» Assignment:
From the data below, return only the lines from the one with "Frames from a" through the one with "Transcript: short. So", exact and inclusive, with pictures left out.

» Entries provided:
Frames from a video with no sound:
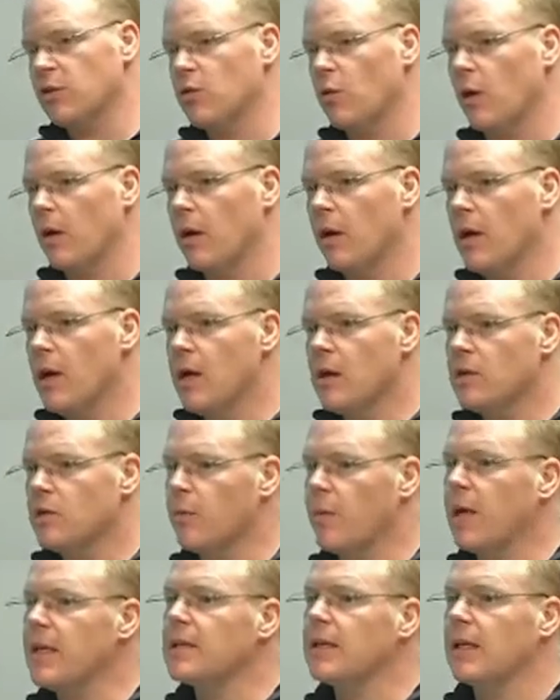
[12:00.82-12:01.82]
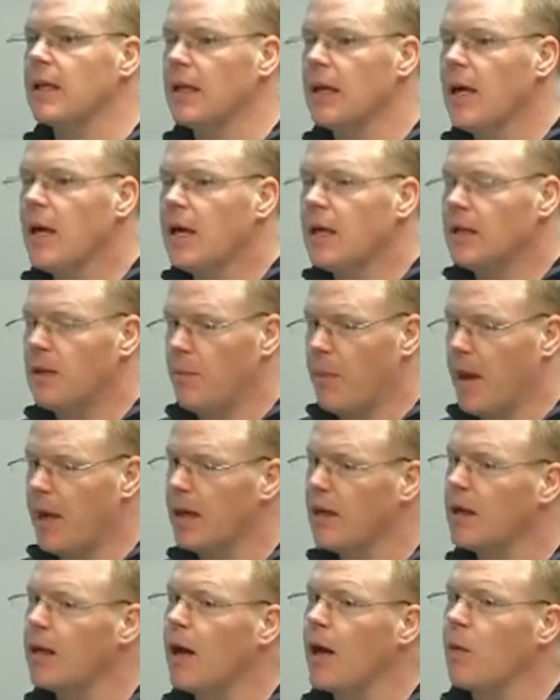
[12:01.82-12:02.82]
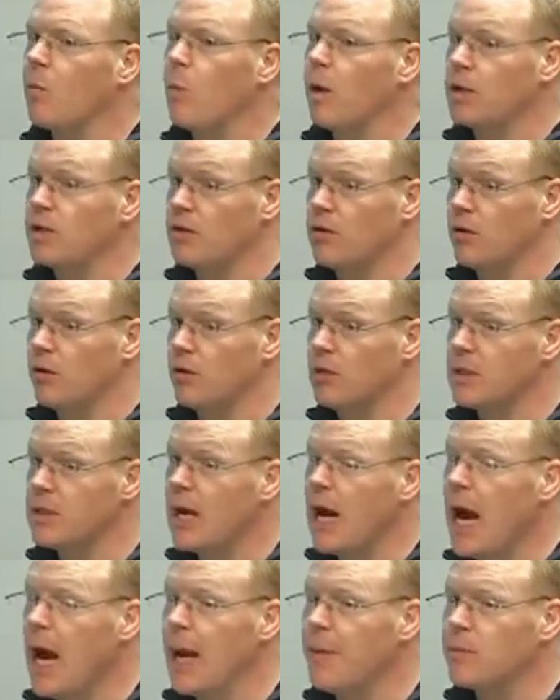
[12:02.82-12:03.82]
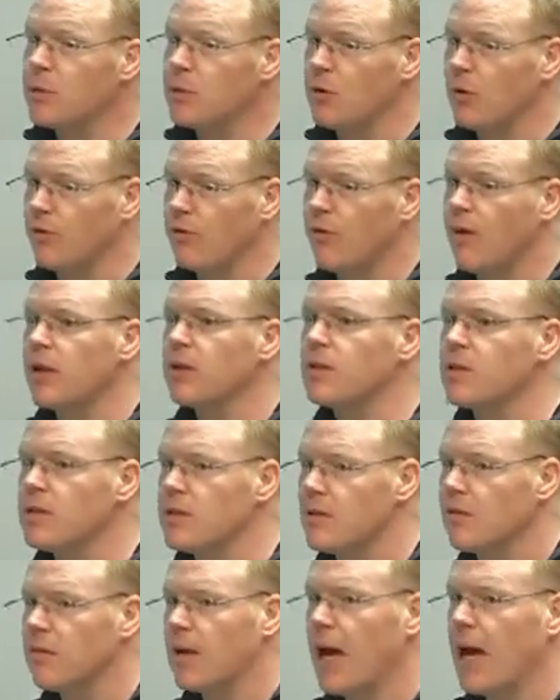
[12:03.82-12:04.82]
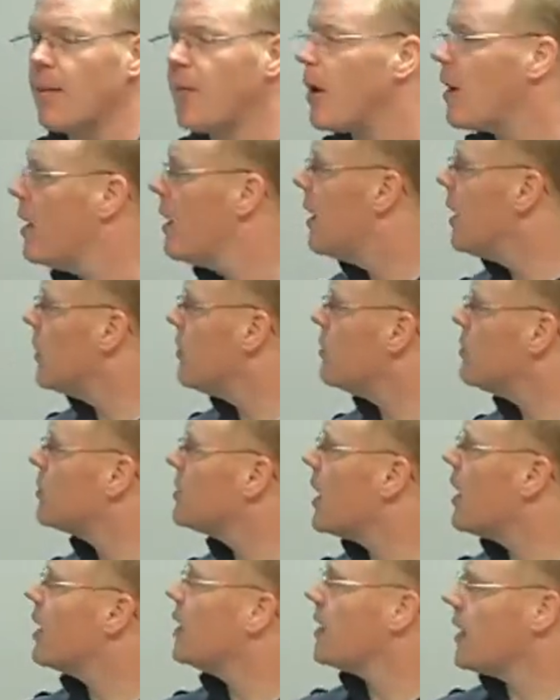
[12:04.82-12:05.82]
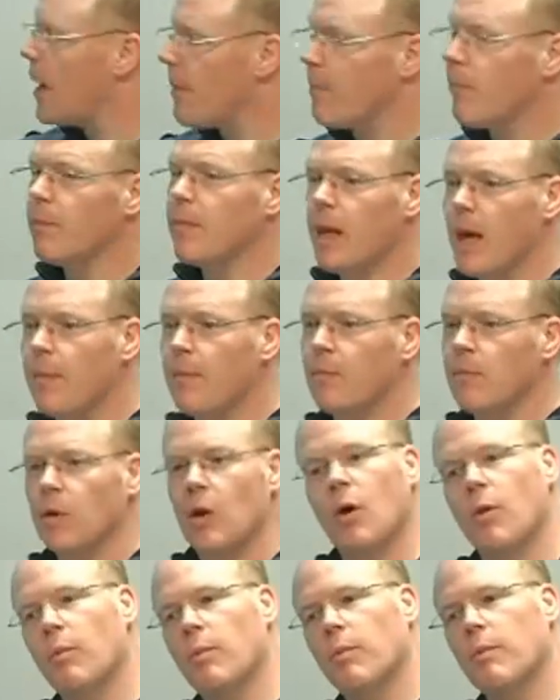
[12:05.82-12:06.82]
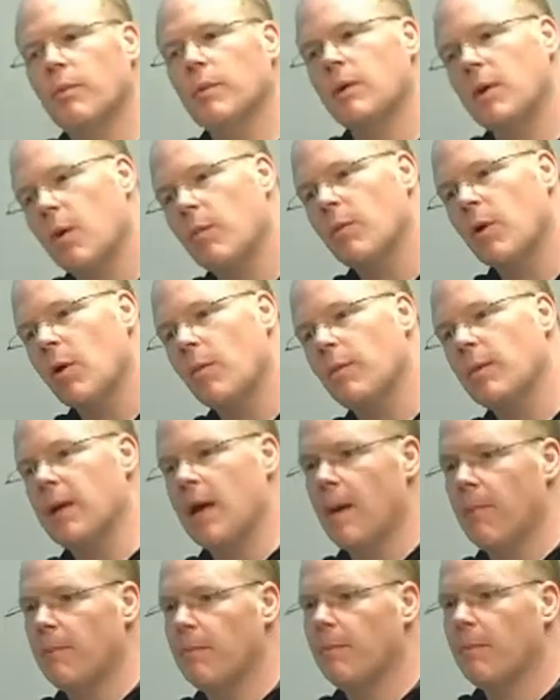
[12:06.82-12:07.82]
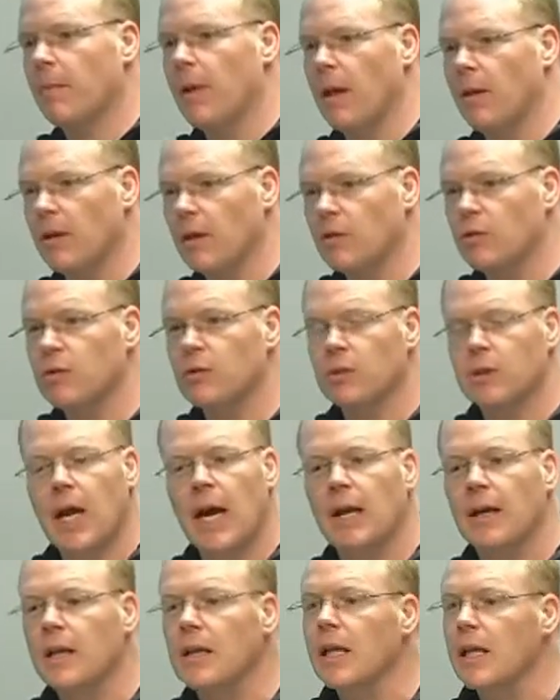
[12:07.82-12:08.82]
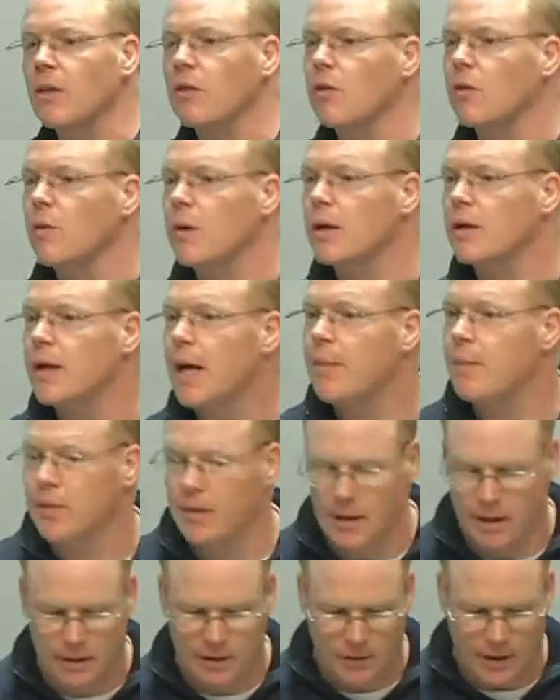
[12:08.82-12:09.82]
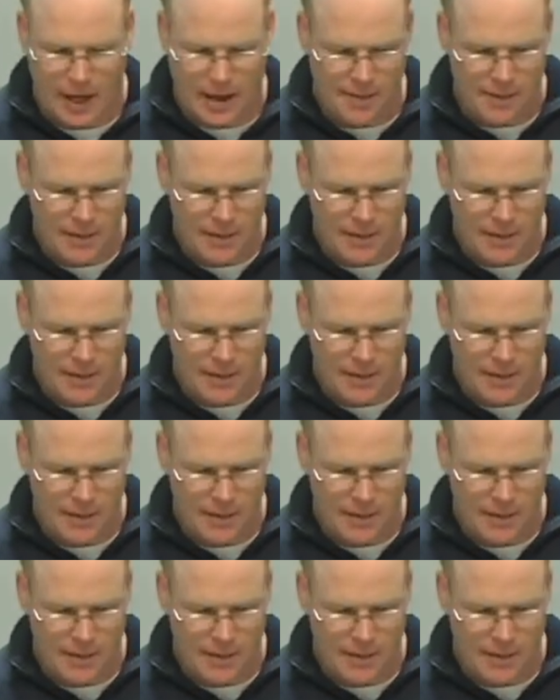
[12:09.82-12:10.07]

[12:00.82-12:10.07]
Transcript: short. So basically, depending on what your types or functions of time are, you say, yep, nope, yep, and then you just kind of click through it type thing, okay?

--

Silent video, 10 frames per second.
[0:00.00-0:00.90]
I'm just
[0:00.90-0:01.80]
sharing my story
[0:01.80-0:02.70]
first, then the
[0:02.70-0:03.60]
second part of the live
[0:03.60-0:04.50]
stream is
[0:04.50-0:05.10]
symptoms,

» Solution to this problem:
Frames from a video with no sound:
[12:00.82-12:01.82]
[12:01.82-12:02.82]
[12:02.82-12:03.82]
[12:03.82-12:04.82]
[12:04.82-12:05.82]
[12:05.82-12:06.82]
[12:06.82-12:07.82]
[12:07.82-12:08.82]
[12:08.82-12:09.82]
[12:09.82-12:10.07]

[12:00.82-12:10.07]
Transcript: short. So basically, depending on what your types or functions of time are, you say, yep, nope, yep, and then you just kind of click through it type thing, okay?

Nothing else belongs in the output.